Revolutionäre 1. Mai-Vorabenddemo
Donnerstag, 30.04.206 | 18 Uhr | Vinetaplatz | Kiel-Gaarden
Der Kapitalismus muss weg. Wo wir auch hinsehen, hat dieses verbrecherische System den Menschen, seine Arbeit, seine sozialen Beziehungen, die Natur und alles, was sich irgendwie verkaufen lässt, zur Ware gemacht.
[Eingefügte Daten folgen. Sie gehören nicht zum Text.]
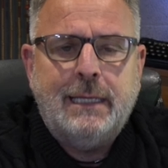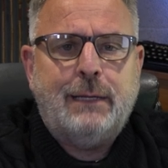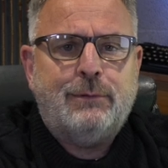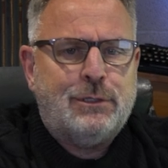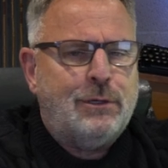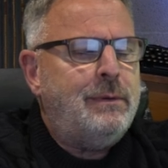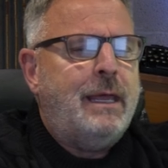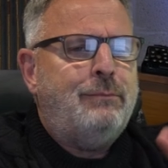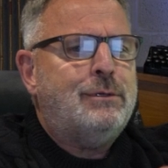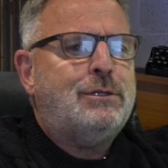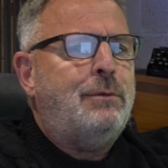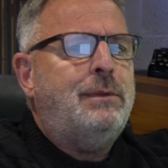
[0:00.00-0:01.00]
It
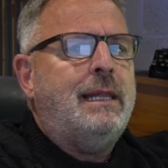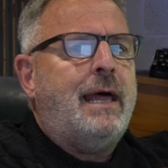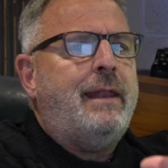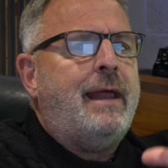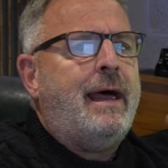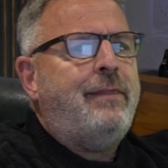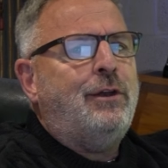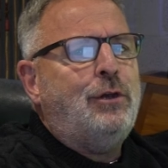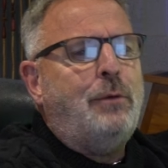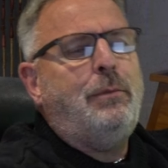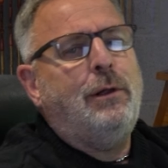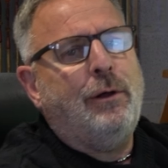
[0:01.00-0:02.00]
was something like that, either
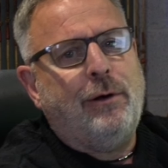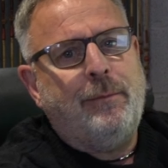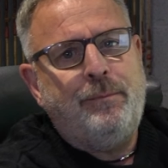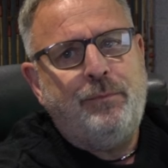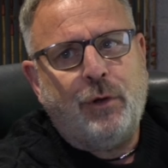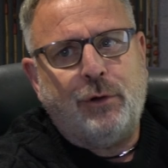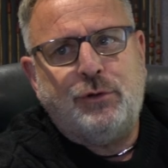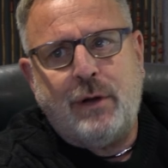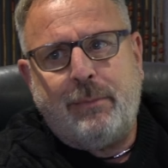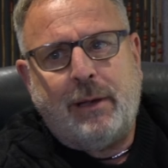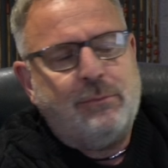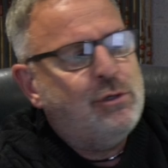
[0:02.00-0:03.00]
double or
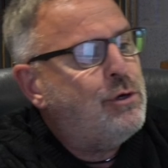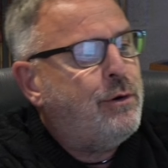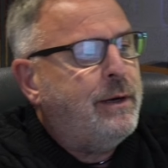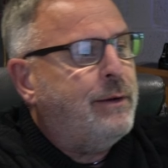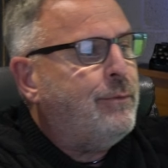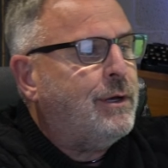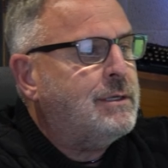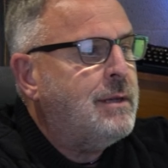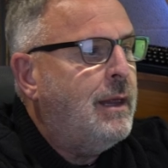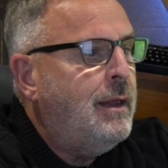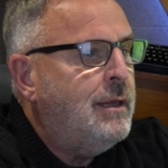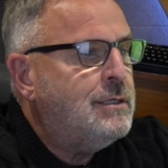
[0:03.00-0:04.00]
triple, I'm sure it was.
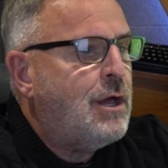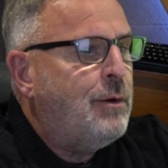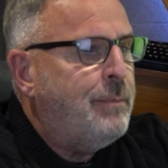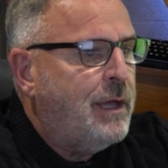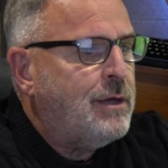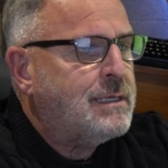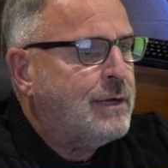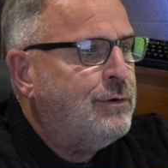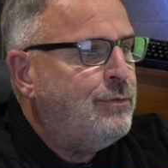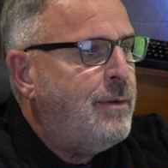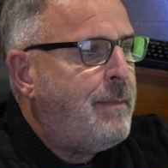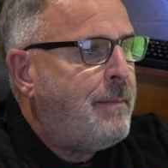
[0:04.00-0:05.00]
So because I
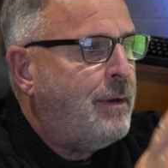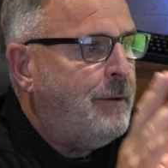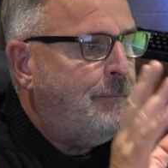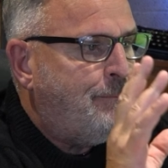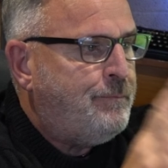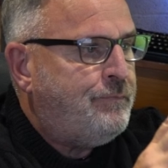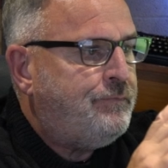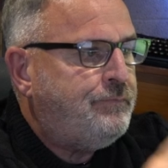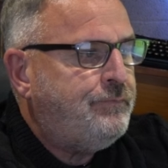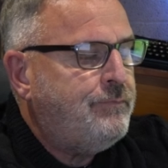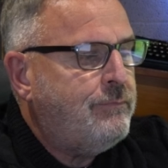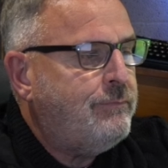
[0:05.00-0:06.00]
couldn't remember,
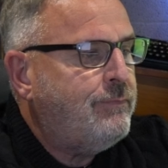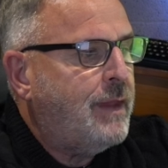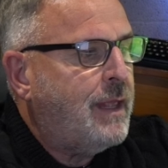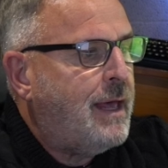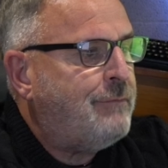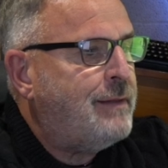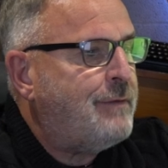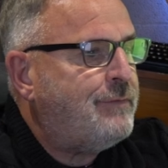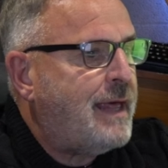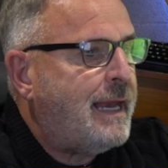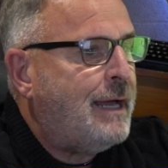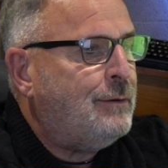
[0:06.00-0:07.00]
I've left
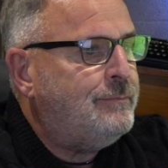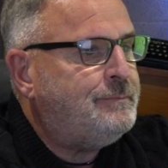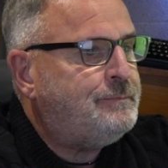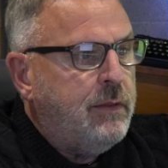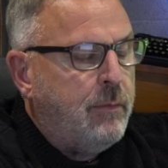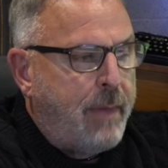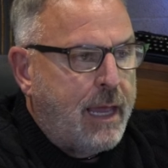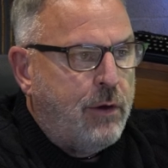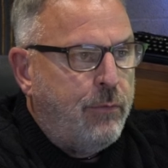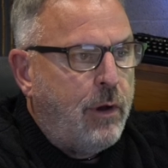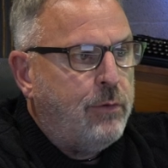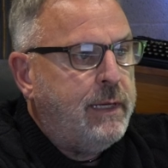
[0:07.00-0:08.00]
that out. The
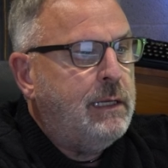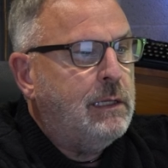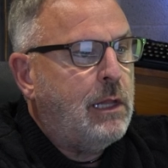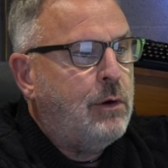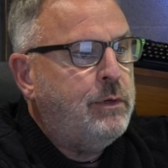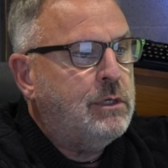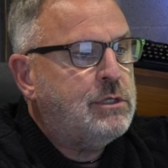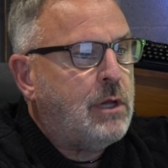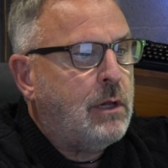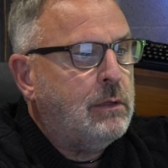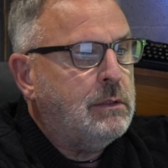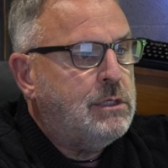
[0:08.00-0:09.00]
macaroni-loaded
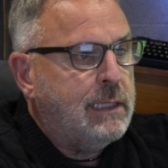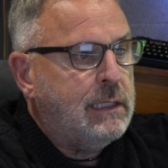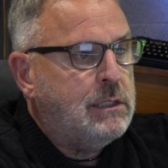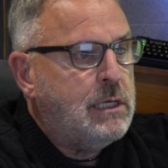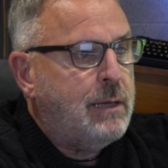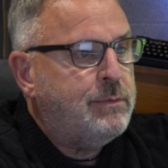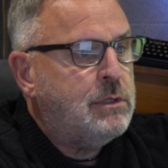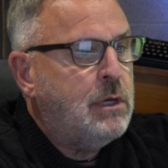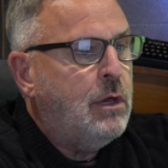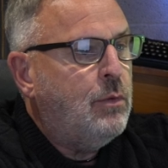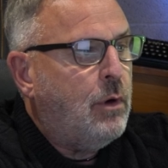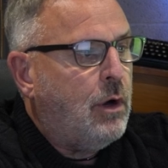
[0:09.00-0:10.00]
salt and chilli chips
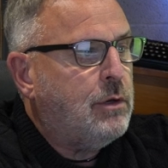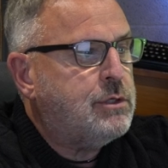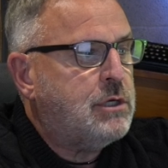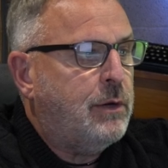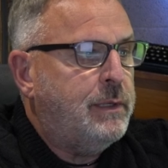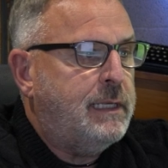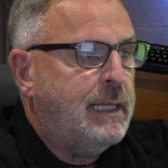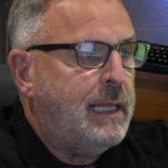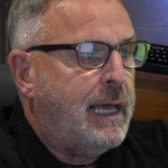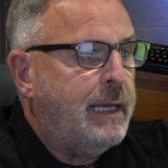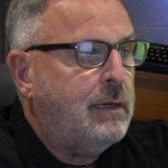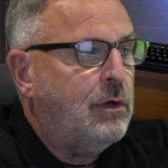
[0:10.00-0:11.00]
were also a
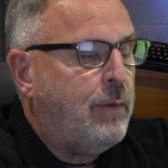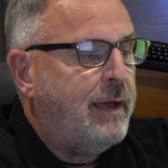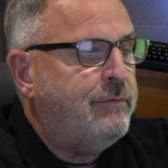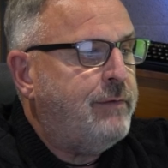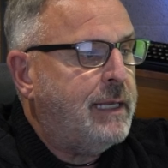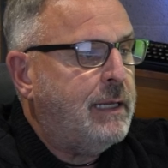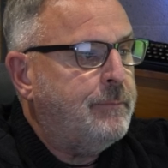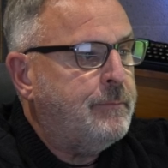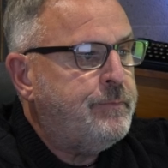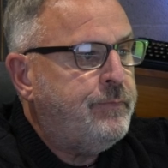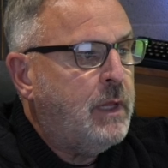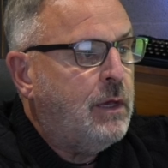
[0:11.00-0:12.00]
delight and quite filling.
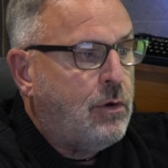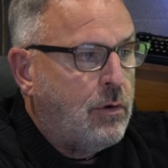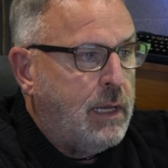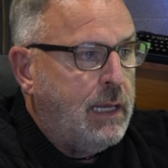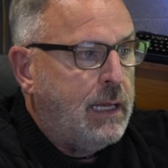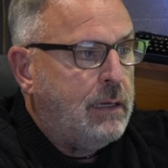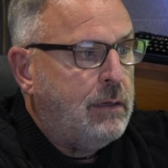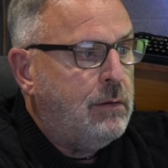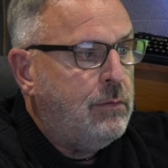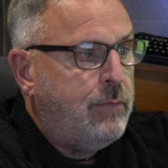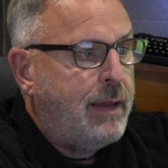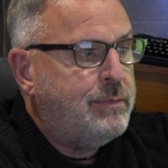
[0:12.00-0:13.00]
Cooking in
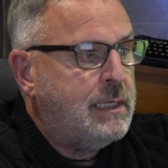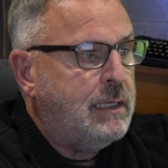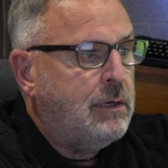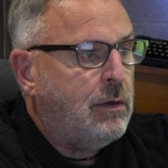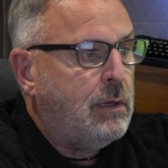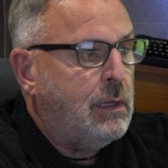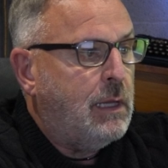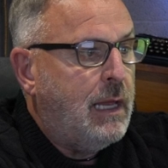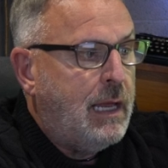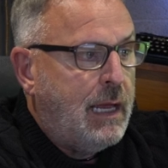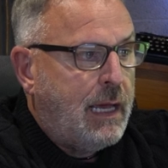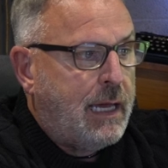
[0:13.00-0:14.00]
rapeseed oil,
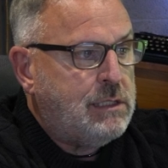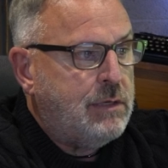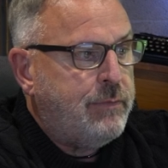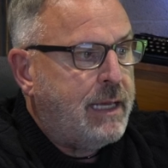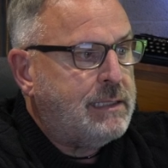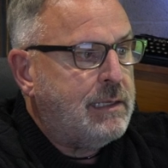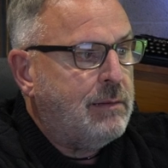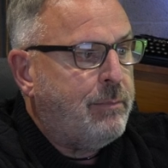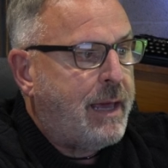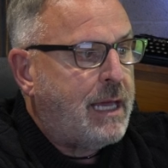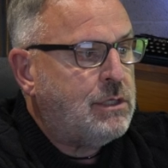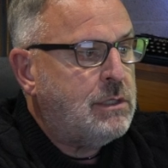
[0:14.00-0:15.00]
hygiene rating
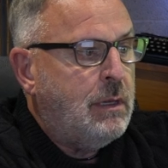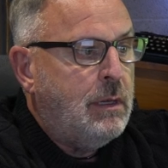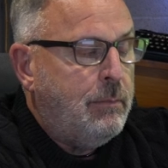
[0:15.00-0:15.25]
pass,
Mit seiner zerstörerischen Logik, durch Ausbeutung, Unterwerfung und Konkurrenz unvorstellbare Reichtümer für die Wenigen, die Banken und Konzerne, und gleichzeitig Unsicherheit, Armut und Elend für die überwiegende Mehrheit anhäufen zu müssen, hat der Kapitalismus sich selbst in eine existenzielle Krise gestürzt, in der er gerade sein volles Vernichtungspotenzial zu entfalten droht. Denn auf diesem Planeten gibt es nichts mehr zu enteignen und zu verwerten, ohne dass es der eine Weltmarktkonkurrent dem anderen mit Gewalt wegnehmen müsste. Und so rüsten alle, die auch weiterhin ihr Stück vom längst verteilten Kuchen haben wollen, zum nächsten großen Krieg. Allen voran die, die am meisten zu verlieren haben, weil sie bislang an der Spitze der Weltordnung standen, die Bäckerei kontrolliert und sich die dicksten Stücke unter den Nagel gerissen haben. Wer dabei nichts abbekommt: Die Lohnabhängigen, die Habenichtse, die Verdammten dieser Erde.